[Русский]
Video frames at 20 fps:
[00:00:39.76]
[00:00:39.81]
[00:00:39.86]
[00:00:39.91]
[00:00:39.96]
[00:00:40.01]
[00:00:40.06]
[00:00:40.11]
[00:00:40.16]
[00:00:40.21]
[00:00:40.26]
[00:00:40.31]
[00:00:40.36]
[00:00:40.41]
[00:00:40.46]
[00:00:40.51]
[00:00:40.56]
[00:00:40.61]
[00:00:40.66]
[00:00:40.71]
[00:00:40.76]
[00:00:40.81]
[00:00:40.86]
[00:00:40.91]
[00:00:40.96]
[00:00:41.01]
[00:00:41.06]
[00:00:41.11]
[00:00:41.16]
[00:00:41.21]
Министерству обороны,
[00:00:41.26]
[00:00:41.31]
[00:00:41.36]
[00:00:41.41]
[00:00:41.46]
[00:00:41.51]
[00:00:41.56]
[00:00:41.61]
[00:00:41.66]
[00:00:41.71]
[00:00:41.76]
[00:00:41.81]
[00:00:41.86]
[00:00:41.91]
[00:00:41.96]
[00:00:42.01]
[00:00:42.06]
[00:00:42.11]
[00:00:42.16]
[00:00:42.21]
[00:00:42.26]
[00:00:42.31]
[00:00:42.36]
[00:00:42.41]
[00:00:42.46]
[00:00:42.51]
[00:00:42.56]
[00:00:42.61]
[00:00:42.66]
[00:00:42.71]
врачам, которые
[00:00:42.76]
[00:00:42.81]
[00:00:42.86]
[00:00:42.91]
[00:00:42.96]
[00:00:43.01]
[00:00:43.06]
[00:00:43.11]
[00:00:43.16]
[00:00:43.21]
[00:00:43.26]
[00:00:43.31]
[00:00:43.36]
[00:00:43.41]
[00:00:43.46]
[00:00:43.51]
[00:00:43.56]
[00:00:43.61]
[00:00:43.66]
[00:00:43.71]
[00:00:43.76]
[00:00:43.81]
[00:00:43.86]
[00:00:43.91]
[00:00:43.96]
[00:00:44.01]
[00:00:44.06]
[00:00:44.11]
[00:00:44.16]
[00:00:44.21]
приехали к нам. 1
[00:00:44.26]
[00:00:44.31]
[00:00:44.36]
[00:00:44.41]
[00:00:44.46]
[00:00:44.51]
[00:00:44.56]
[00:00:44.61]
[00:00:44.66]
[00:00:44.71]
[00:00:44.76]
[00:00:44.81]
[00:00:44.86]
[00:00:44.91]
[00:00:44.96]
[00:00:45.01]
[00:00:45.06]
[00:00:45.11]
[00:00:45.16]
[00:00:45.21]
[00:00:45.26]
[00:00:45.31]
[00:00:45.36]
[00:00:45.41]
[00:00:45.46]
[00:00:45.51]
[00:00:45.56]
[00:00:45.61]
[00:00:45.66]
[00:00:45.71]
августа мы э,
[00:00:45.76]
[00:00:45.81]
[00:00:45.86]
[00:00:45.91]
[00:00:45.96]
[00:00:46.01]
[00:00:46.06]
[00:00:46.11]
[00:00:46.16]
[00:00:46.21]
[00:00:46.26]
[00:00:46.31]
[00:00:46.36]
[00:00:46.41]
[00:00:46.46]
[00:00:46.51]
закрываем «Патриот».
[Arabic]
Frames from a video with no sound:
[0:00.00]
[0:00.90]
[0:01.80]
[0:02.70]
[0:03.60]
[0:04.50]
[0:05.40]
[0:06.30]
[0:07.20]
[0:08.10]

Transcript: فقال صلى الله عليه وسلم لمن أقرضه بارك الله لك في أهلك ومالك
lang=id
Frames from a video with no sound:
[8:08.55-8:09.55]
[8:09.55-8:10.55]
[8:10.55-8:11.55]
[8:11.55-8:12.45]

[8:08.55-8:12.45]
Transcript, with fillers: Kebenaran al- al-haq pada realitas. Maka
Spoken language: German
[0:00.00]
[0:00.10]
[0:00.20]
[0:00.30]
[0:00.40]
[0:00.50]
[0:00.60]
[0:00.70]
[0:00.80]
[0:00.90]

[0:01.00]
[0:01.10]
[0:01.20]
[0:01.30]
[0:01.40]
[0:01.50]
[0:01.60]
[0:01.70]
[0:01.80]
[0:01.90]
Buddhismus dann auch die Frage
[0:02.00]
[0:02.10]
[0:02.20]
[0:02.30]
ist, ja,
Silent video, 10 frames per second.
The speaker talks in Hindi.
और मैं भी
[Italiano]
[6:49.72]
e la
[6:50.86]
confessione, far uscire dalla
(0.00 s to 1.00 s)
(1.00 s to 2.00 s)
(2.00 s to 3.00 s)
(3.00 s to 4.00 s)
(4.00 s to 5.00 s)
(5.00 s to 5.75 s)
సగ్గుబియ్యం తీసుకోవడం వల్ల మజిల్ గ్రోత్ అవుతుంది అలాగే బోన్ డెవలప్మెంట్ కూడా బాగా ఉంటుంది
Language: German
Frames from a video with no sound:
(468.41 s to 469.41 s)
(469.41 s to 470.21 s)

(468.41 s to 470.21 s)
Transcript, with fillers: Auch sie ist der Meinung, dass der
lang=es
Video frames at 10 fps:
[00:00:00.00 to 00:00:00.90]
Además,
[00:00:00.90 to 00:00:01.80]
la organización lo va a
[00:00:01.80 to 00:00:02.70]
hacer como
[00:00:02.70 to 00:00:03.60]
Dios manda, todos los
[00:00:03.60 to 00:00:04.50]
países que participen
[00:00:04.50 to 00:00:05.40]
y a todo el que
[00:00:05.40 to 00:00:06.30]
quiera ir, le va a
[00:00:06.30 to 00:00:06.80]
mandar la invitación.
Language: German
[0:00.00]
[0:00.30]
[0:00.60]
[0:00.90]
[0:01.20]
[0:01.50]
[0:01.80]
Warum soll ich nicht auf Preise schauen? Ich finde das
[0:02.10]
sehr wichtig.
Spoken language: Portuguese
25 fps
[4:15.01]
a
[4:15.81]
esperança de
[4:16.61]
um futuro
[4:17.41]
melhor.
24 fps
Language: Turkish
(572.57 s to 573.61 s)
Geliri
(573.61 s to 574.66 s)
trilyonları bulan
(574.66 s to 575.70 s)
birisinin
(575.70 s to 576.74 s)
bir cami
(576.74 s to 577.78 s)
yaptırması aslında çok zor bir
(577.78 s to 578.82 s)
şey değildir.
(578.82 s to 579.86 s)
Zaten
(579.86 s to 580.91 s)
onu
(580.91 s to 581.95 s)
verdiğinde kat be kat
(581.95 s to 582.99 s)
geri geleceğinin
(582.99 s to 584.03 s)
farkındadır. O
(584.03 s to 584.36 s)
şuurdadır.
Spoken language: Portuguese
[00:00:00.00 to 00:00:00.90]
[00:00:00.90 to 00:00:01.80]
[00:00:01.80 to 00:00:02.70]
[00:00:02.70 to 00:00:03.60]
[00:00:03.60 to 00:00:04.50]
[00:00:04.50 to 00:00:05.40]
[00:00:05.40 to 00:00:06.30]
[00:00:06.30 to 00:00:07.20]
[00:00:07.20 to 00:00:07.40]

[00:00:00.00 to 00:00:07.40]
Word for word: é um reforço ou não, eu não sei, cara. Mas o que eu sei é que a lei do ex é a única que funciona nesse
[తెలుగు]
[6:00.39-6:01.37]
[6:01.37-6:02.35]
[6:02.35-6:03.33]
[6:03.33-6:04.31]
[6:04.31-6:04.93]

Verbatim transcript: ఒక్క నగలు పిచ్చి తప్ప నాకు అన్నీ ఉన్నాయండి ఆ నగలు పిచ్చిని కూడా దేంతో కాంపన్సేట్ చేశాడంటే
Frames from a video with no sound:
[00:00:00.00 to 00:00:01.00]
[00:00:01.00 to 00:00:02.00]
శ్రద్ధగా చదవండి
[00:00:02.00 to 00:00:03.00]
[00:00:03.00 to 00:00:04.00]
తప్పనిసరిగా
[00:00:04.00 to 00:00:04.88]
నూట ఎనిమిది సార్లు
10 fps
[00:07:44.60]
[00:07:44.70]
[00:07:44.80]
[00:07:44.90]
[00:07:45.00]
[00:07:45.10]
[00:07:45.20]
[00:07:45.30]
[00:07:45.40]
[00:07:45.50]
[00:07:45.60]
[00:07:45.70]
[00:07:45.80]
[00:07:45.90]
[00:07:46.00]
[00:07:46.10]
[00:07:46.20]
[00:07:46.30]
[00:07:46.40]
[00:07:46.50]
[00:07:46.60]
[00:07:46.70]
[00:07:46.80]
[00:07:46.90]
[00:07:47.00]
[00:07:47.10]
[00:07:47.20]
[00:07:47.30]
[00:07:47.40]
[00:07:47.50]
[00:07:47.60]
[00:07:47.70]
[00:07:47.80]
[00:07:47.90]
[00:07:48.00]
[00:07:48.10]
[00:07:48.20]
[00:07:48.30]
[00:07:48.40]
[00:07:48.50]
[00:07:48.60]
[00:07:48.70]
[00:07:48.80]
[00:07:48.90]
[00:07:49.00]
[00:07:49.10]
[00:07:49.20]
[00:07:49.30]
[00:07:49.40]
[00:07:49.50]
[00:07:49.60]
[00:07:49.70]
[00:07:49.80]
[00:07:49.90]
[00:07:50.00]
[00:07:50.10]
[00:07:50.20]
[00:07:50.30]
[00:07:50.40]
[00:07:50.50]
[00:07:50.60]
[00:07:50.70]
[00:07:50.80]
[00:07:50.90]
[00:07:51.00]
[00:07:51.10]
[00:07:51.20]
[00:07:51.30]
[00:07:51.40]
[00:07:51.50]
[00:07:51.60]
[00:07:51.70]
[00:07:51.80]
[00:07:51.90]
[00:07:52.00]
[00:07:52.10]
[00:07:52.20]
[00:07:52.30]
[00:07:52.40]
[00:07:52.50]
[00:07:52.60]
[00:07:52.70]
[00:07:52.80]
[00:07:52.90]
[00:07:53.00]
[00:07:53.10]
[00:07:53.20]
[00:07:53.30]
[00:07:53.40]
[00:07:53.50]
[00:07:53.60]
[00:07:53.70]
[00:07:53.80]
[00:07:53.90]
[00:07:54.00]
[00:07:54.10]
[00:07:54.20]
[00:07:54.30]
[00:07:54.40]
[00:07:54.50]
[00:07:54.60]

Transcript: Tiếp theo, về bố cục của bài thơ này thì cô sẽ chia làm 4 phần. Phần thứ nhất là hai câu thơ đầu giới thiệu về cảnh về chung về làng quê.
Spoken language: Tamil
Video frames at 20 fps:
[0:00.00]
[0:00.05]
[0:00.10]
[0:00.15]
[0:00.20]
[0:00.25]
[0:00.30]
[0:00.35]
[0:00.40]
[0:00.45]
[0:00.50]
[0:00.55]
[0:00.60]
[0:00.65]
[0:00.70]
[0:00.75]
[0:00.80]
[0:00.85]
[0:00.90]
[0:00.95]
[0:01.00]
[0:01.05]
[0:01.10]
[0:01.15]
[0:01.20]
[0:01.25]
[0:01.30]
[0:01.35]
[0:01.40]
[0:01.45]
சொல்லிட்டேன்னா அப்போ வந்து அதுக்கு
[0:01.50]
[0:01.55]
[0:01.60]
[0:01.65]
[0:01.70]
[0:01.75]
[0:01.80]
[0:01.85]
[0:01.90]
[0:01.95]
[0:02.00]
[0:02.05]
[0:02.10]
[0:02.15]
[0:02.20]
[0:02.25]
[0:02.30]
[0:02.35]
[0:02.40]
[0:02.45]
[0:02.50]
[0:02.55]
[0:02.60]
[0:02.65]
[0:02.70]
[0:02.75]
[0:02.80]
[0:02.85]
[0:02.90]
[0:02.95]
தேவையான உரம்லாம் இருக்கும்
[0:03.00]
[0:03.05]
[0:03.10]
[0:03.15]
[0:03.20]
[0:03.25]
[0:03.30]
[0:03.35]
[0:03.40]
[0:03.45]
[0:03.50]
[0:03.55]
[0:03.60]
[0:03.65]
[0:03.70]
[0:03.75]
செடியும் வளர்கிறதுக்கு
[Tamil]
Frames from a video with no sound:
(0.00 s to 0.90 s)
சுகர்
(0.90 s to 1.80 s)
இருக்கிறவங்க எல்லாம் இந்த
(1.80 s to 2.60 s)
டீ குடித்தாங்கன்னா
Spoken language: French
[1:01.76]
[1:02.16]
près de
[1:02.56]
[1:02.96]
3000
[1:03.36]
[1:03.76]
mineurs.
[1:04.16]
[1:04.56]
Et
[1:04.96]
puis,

* _WHAT NEEDS TO BE DONE_
Exactly as written, repeat each line from the beginning of the data above to the line containing "[00:00:41.46]", inclusive.

* _ANSWER TO THE PROBLEM_
[Русский]
Video frames at 20 fps:
[00:00:39.76]
[00:00:39.81]
[00:00:39.86]
[00:00:39.91]
[00:00:39.96]
[00:00:40.01]
[00:00:40.06]
[00:00:40.11]
[00:00:40.16]
[00:00:40.21]
[00:00:40.26]
[00:00:40.31]
[00:00:40.36]
[00:00:40.41]
[00:00:40.46]
[00:00:40.51]
[00:00:40.56]
[00:00:40.61]
[00:00:40.66]
[00:00:40.71]
[00:00:40.76]
[00:00:40.81]
[00:00:40.86]
[00:00:40.91]
[00:00:40.96]
[00:00:41.01]
[00:00:41.06]
[00:00:41.11]
[00:00:41.16]
[00:00:41.21]
Министерству обороны,
[00:00:41.26]
[00:00:41.31]
[00:00:41.36]
[00:00:41.41]
[00:00:41.46]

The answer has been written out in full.